What would need to happen for a single woman's mitochondrial genome to be in all living humans ?

All other women would suddenly or gradually need to be eliminated from the gene pool. No other woman could enter the gene pool of this future humanity. So the most likely scenario is one where we would have to be reduced to a single woman at some point.

Genetic isolation was brought up, but the words 'all living humans' doesn't really say 'isolation'. In isolation, there are other people still carrying on somewhere else. Here we are talking about only isolation in the sense that the breeders are the only ones left to reproduce.

Even so, any human woman will still be descended from MEve.
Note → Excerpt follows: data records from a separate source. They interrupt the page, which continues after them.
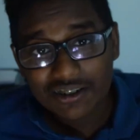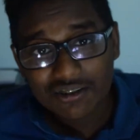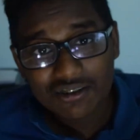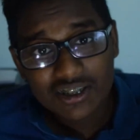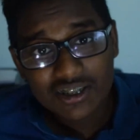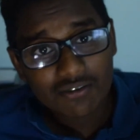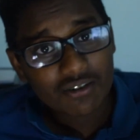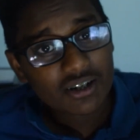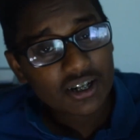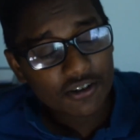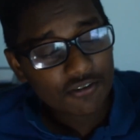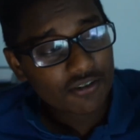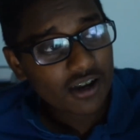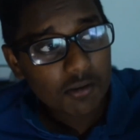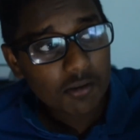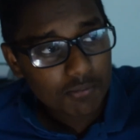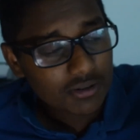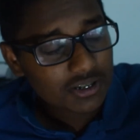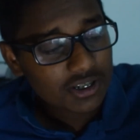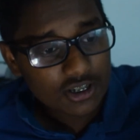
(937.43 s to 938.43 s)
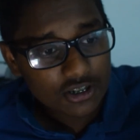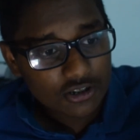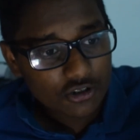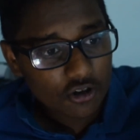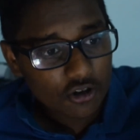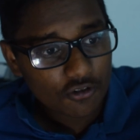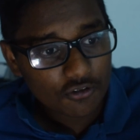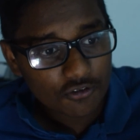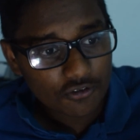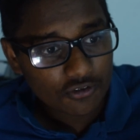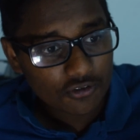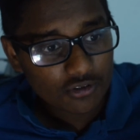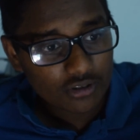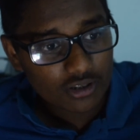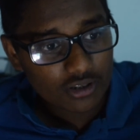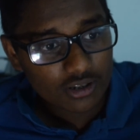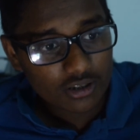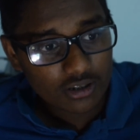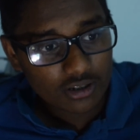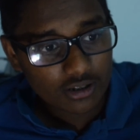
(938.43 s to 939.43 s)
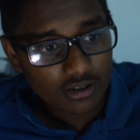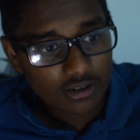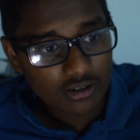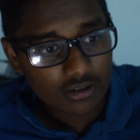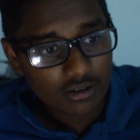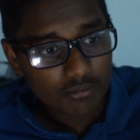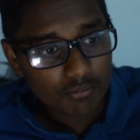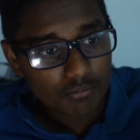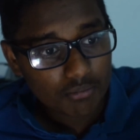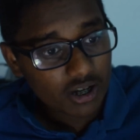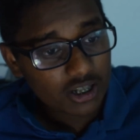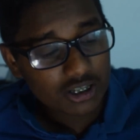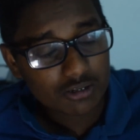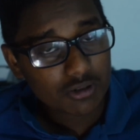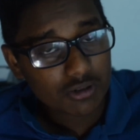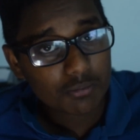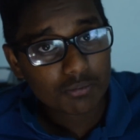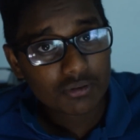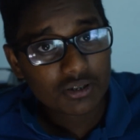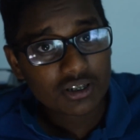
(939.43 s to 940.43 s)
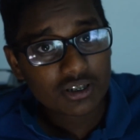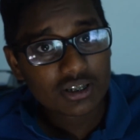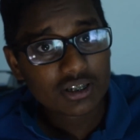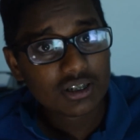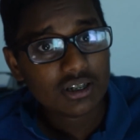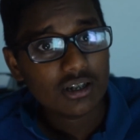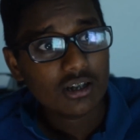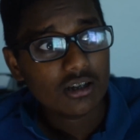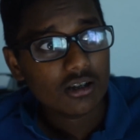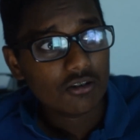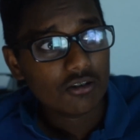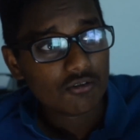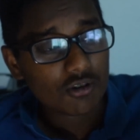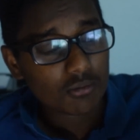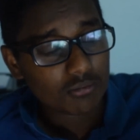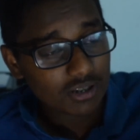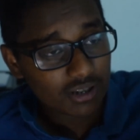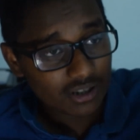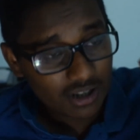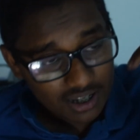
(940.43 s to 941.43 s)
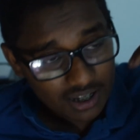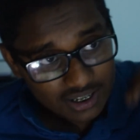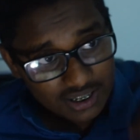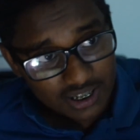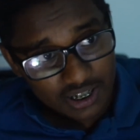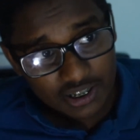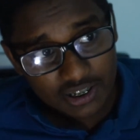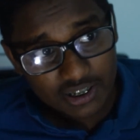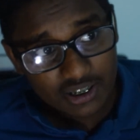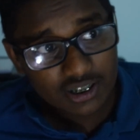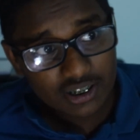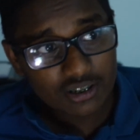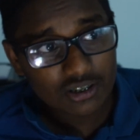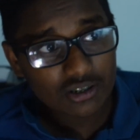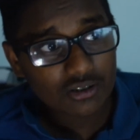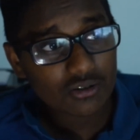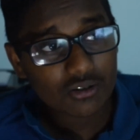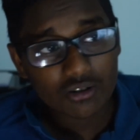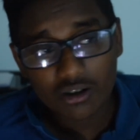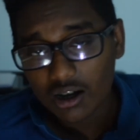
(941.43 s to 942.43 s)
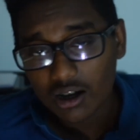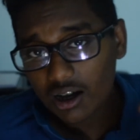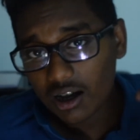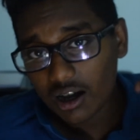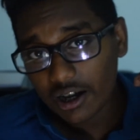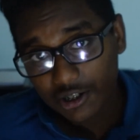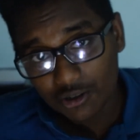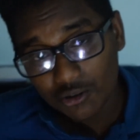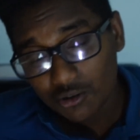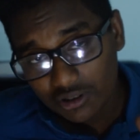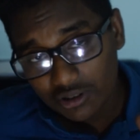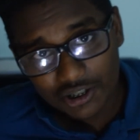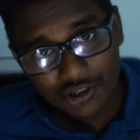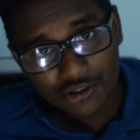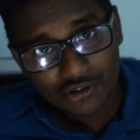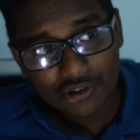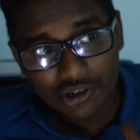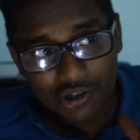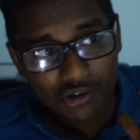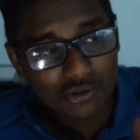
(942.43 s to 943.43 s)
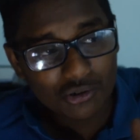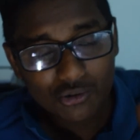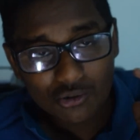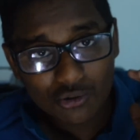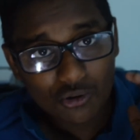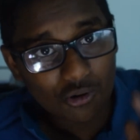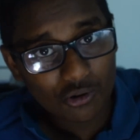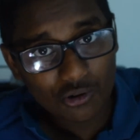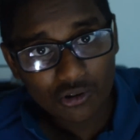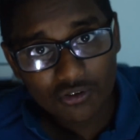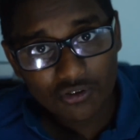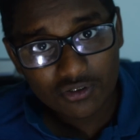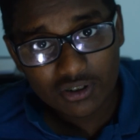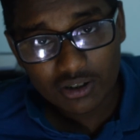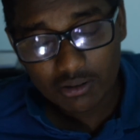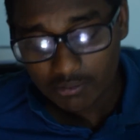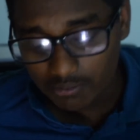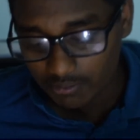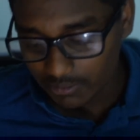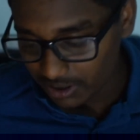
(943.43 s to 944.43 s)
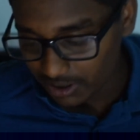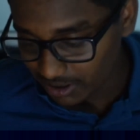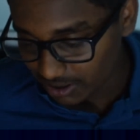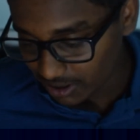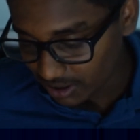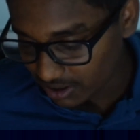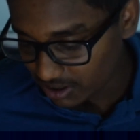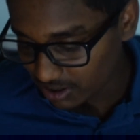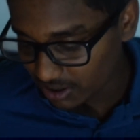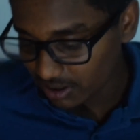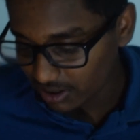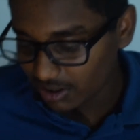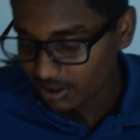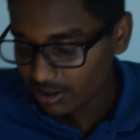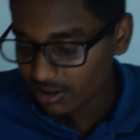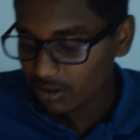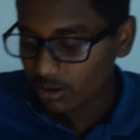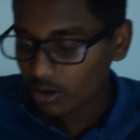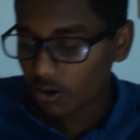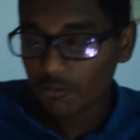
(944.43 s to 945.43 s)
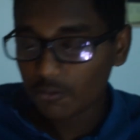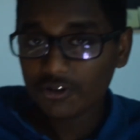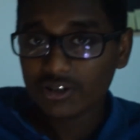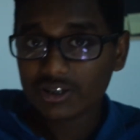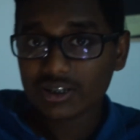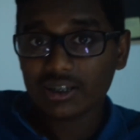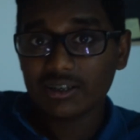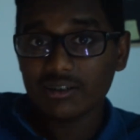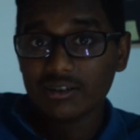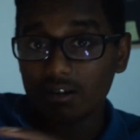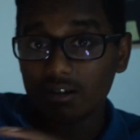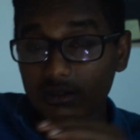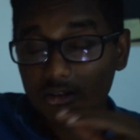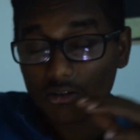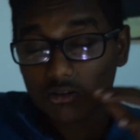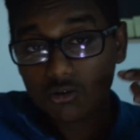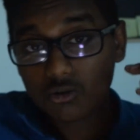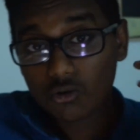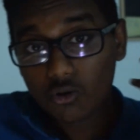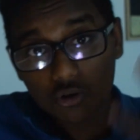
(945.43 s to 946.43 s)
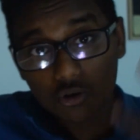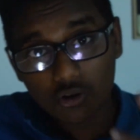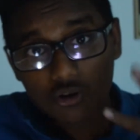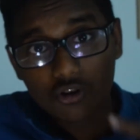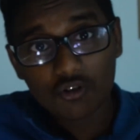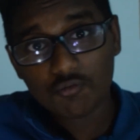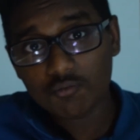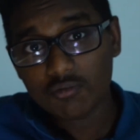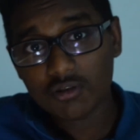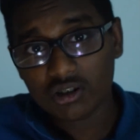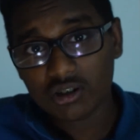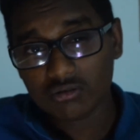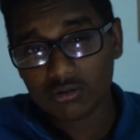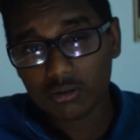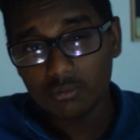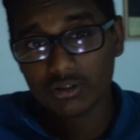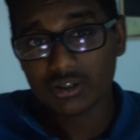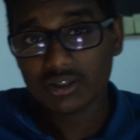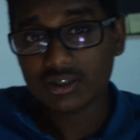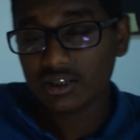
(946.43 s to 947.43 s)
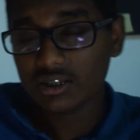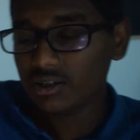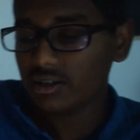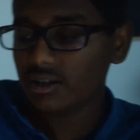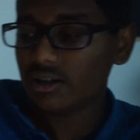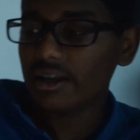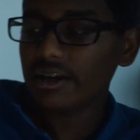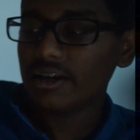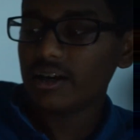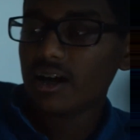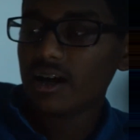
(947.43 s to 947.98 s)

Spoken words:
75% of the past papers from the last 10 years. I know that you cannot do all of them because obviously there are a lot of past papers. See, like I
That original Eve would still be the mitochondrial Eve, though the genomic record pointing to her would have disappeared.

A completely New Eve could happen if there were a woman unrelated to MEve were to come along, and her offspring were so much more successful than all other women that over time only this woman's daughters were chosen as mothers. She would be incredibly successful- like all her children were 6'6" and much smarter, attractive etc etc, then the rest of the gene pool could dwindle leaving only 'new Eve'. This could happen say if we got some Neanderthals going. They don't seem to be particularly likely to take over though.

This is similar to the scenario where one female lineage simply out-competes all other female lineages to assume the mantle of M-Eve. This seems less likely to me. This lineage would have to enjoy an advantage would have to out-weigh all over variants that exist at the time and would ever emerge over the following generations before our new M-Eve's final domination. Given the number of genes and possible variants, in the entire genome, that is statistically really improbable.

As far as a new Y Adam, this sort of thing nearly happened for men. Just to remind, the Y chromosome is transmitted exclusively from father to son, so a Y Adam would be the only ancestor of all men on the face of the planet.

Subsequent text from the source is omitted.